Write each entry out again, exactly as it is written.

[Excerpts from a dataset]
◆ ◆ ◆ ◆

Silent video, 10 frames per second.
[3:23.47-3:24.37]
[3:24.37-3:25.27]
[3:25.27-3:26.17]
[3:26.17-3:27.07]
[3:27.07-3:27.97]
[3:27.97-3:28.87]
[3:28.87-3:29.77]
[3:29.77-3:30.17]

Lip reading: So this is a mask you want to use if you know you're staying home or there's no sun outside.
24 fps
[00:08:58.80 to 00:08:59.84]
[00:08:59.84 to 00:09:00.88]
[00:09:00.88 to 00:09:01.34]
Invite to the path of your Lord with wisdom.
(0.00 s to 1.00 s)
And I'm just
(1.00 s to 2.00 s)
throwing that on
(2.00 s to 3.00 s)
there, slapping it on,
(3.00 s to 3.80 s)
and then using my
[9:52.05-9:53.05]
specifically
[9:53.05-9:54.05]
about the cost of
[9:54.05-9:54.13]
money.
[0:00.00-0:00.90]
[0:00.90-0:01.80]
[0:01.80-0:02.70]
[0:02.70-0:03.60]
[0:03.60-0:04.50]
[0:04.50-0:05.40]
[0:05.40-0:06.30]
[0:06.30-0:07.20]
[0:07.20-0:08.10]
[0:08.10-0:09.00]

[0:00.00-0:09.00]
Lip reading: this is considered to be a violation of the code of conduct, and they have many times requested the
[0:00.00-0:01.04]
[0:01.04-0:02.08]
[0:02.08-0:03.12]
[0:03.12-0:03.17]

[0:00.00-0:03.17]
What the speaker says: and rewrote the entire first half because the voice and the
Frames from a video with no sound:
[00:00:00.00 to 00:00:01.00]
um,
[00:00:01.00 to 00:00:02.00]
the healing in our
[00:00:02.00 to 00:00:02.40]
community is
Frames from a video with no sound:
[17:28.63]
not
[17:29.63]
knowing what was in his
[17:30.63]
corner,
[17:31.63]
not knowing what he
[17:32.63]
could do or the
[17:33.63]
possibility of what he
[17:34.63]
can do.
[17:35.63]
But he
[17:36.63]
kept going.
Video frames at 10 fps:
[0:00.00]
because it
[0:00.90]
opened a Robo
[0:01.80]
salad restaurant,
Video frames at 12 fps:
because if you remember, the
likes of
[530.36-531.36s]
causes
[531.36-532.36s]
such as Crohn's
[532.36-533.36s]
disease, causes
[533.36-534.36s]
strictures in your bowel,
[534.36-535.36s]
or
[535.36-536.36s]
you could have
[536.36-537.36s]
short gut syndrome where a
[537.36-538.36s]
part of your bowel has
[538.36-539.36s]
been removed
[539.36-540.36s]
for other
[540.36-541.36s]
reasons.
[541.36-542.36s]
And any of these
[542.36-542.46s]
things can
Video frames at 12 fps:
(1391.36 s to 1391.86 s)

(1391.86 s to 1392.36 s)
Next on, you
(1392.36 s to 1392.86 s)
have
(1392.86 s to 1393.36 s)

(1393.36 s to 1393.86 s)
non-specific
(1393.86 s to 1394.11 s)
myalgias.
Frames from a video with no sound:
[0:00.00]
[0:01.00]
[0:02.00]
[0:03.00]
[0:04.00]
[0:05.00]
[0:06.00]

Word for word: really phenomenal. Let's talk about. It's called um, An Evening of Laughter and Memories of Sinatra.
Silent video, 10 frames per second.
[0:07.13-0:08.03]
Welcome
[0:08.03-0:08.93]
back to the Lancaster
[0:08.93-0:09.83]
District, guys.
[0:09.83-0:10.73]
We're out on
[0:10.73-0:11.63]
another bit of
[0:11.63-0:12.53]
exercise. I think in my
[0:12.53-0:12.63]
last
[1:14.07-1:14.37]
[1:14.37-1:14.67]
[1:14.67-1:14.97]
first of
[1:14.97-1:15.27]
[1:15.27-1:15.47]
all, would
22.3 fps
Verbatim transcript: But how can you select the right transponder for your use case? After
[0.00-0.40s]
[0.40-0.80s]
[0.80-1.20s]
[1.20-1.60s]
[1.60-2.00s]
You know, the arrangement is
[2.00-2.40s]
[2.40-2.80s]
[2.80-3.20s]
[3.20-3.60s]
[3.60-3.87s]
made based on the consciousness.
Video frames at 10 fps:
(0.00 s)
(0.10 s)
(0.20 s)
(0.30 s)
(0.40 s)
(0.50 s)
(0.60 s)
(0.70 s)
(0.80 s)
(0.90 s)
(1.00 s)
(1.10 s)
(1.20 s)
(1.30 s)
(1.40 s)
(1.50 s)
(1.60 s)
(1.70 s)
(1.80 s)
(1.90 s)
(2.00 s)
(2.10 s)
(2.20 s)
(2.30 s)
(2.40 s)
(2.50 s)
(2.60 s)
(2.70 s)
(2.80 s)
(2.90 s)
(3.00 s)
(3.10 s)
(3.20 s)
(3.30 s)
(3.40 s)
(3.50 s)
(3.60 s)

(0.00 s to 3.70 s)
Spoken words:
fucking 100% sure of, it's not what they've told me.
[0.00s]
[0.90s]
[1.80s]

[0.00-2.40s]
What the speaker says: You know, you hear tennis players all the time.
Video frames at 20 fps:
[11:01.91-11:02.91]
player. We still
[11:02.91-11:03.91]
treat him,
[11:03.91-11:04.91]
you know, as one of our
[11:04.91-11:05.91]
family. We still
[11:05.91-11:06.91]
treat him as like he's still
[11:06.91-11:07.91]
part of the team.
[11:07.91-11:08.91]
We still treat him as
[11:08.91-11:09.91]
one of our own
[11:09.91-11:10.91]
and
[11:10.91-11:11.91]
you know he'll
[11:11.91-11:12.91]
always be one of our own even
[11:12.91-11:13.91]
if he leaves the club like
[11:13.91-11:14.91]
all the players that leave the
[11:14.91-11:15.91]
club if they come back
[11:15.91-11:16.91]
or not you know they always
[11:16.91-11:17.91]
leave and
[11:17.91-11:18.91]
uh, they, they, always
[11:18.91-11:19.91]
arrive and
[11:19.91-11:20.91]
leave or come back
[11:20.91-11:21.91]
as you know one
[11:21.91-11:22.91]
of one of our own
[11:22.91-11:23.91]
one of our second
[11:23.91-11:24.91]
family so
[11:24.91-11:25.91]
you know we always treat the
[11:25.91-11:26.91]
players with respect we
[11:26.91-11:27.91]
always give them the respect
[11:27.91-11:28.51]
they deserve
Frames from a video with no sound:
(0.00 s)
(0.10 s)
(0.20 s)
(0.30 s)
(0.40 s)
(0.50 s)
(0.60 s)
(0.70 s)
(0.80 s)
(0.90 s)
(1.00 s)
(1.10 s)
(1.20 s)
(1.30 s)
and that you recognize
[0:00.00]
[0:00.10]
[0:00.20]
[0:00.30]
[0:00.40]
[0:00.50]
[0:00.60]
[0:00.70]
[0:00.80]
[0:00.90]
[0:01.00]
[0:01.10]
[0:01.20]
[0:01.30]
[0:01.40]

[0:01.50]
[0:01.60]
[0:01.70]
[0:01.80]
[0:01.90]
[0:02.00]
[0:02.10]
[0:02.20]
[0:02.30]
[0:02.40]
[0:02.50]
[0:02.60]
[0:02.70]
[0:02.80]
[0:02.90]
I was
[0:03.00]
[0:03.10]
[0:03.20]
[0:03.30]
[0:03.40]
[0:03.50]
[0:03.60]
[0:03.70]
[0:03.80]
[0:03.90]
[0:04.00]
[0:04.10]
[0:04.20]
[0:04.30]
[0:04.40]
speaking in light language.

◆ ◆ ◆ ◆

## Answer to the problem:
Silent video, 10 frames per second.
[3:23.47-3:24.37]
[3:24.37-3:25.27]
[3:25.27-3:26.17]
[3:26.17-3:27.07]
[3:27.07-3:27.97]
[3:27.97-3:28.87]
[3:28.87-3:29.77]
[3:29.77-3:30.17]

Lip reading: So this is a mask you want to use if you know you're staying home or there's no sun outside.
24 fps
[00:08:58.80 to 00:08:59.84]
[00:08:59.84 to 00:09:00.88]
[00:09:00.88 to 00:09:01.34]
Invite to the path of your Lord with wisdom.
(0.00 s to 1.00 s)
And I'm just
(1.00 s to 2.00 s)
throwing that on
(2.00 s to 3.00 s)
there, slapping it on,
(3.00 s to 3.80 s)
and then using my
[9:52.05-9:53.05]
specifically
[9:53.05-9:54.05]
about the cost of
[9:54.05-9:54.13]
money.
[0:00.00-0:00.90]
[0:00.90-0:01.80]
[0:01.80-0:02.70]
[0:02.70-0:03.60]
[0:03.60-0:04.50]
[0:04.50-0:05.40]
[0:05.40-0:06.30]
[0:06.30-0:07.20]
[0:07.20-0:08.10]
[0:08.10-0:09.00]

[0:00.00-0:09.00]
Lip reading: this is considered to be a violation of the code of conduct, and they have many times requested the
[0:00.00-0:01.04]
[0:01.04-0:02.08]
[0:02.08-0:03.12]
[0:03.12-0:03.17]

[0:00.00-0:03.17]
What the speaker says: and rewrote the entire first half because the voice and the
Frames from a video with no sound:
[00:00:00.00 to 00:00:01.00]
um,
[00:00:01.00 to 00:00:02.00]
the healing in our
[00:00:02.00 to 00:00:02.40]
community is
Frames from a video with no sound:
[17:28.63]
not
[17:29.63]
knowing what was in his
[17:30.63]
corner,
[17:31.63]
not knowing what he
[17:32.63]
could do or the
[17:33.63]
possibility of what he
[17:34.63]
can do.
[17:35.63]
But he
[17:36.63]
kept going.
Video frames at 10 fps:
[0:00.00]
because it
[0:00.90]
opened a Robo
[0:01.80]
salad restaurant,
Video frames at 12 fps:
because if you remember, the
likes of
[530.36-531.36s]
causes
[531.36-532.36s]
such as Crohn's
[532.36-533.36s]
disease, causes
[533.36-534.36s]
strictures in your bowel,
[534.36-535.36s]
or
[535.36-536.36s]
you could have
[536.36-537.36s]
short gut syndrome where a
[537.36-538.36s]
part of your bowel has
[538.36-539.36s]
been removed
[539.36-540.36s]
for other
[540.36-541.36s]
reasons.
[541.36-542.36s]
And any of these
[542.36-542.46s]
things can
Video frames at 12 fps:
(1391.36 s to 1391.86 s)

(1391.86 s to 1392.36 s)
Next on, you
(1392.36 s to 1392.86 s)
have
(1392.86 s to 1393.36 s)

(1393.36 s to 1393.86 s)
non-specific
(1393.86 s to 1394.11 s)
myalgias.
Frames from a video with no sound:
[0:00.00]
[0:01.00]
[0:02.00]
[0:03.00]
[0:04.00]
[0:05.00]
[0:06.00]

Word for word: really phenomenal. Let's talk about. It's called um, An Evening of Laughter and Memories of Sinatra.
Silent video, 10 frames per second.
[0:07.13-0:08.03]
Welcome
[0:08.03-0:08.93]
back to the Lancaster
[0:08.93-0:09.83]
District, guys.
[0:09.83-0:10.73]
We're out on
[0:10.73-0:11.63]
another bit of
[0:11.63-0:12.53]
exercise. I think in my
[0:12.53-0:12.63]
last
[1:14.07-1:14.37]
[1:14.37-1:14.67]
[1:14.67-1:14.97]
first of
[1:14.97-1:15.27]
[1:15.27-1:15.47]
all, would
22.3 fps
Verbatim transcript: But how can you select the right transponder for your use case? After
[0.00-0.40s]
[0.40-0.80s]
[0.80-1.20s]
[1.20-1.60s]
[1.60-2.00s]
You know, the arrangement is
[2.00-2.40s]
[2.40-2.80s]
[2.80-3.20s]
[3.20-3.60s]
[3.60-3.87s]
made based on the consciousness.
Video frames at 10 fps:
(0.00 s)
(0.10 s)
(0.20 s)
(0.30 s)
(0.40 s)
(0.50 s)
(0.60 s)
(0.70 s)
(0.80 s)
(0.90 s)
(1.00 s)
(1.10 s)
(1.20 s)
(1.30 s)
(1.40 s)
(1.50 s)
(1.60 s)
(1.70 s)
(1.80 s)
(1.90 s)
(2.00 s)
(2.10 s)
(2.20 s)
(2.30 s)
(2.40 s)
(2.50 s)
(2.60 s)
(2.70 s)
(2.80 s)
(2.90 s)
(3.00 s)
(3.10 s)
(3.20 s)
(3.30 s)
(3.40 s)
(3.50 s)
(3.60 s)

(0.00 s to 3.70 s)
Spoken words:
fucking 100% sure of, it's not what they've told me.
[0.00s]
[0.90s]
[1.80s]

[0.00-2.40s]
What the speaker says: You know, you hear tennis players all the time.
Video frames at 20 fps:
[11:01.91-11:02.91]
player. We still
[11:02.91-11:03.91]
treat him,
[11:03.91-11:04.91]
you know, as one of our
[11:04.91-11:05.91]
family. We still
[11:05.91-11:06.91]
treat him as like he's still
[11:06.91-11:07.91]
part of the team.
[11:07.91-11:08.91]
We still treat him as
[11:08.91-11:09.91]
one of our own
[11:09.91-11:10.91]
and
[11:10.91-11:11.91]
you know he'll
[11:11.91-11:12.91]
always be one of our own even
[11:12.91-11:13.91]
if he leaves the club like
[11:13.91-11:14.91]
all the players that leave the
[11:14.91-11:15.91]
club if they come back
[11:15.91-11:16.91]
or not you know they always
[11:16.91-11:17.91]
leave and
[11:17.91-11:18.91]
uh, they, they, always
[11:18.91-11:19.91]
arrive and
[11:19.91-11:20.91]
leave or come back
[11:20.91-11:21.91]
as you know one
[11:21.91-11:22.91]
of one of our own
[11:22.91-11:23.91]
one of our second
[11:23.91-11:24.91]
family so
[11:24.91-11:25.91]
you know we always treat the
[11:25.91-11:26.91]
players with respect we
[11:26.91-11:27.91]
always give them the respect
[11:27.91-11:28.51]
they deserve
Frames from a video with no sound:
(0.00 s)
(0.10 s)
(0.20 s)
(0.30 s)
(0.40 s)
(0.50 s)
(0.60 s)
(0.70 s)
(0.80 s)
(0.90 s)
(1.00 s)
(1.10 s)
(1.20 s)
(1.30 s)
and that you recognize
[0:00.00]
[0:00.10]
[0:00.20]
[0:00.30]
[0:00.40]
[0:00.50]
[0:00.60]
[0:00.70]
[0:00.80]
[0:00.90]
[0:01.00]
[0:01.10]
[0:01.20]
[0:01.30]
[0:01.40]

[0:01.50]
[0:01.60]
[0:01.70]
[0:01.80]
[0:01.90]
[0:02.00]
[0:02.10]
[0:02.20]
[0:02.30]
[0:02.40]
[0:02.50]
[0:02.60]
[0:02.70]
[0:02.80]
[0:02.90]
I was
[0:03.00]
[0:03.10]
[0:03.20]
[0:03.30]
[0:03.40]
[0:03.50]
[0:03.60]
[0:03.70]
[0:03.80]
[0:03.90]
[0:04.00]
[0:04.10]
[0:04.20]
[0:04.30]
[0:04.40]
speaking in light language.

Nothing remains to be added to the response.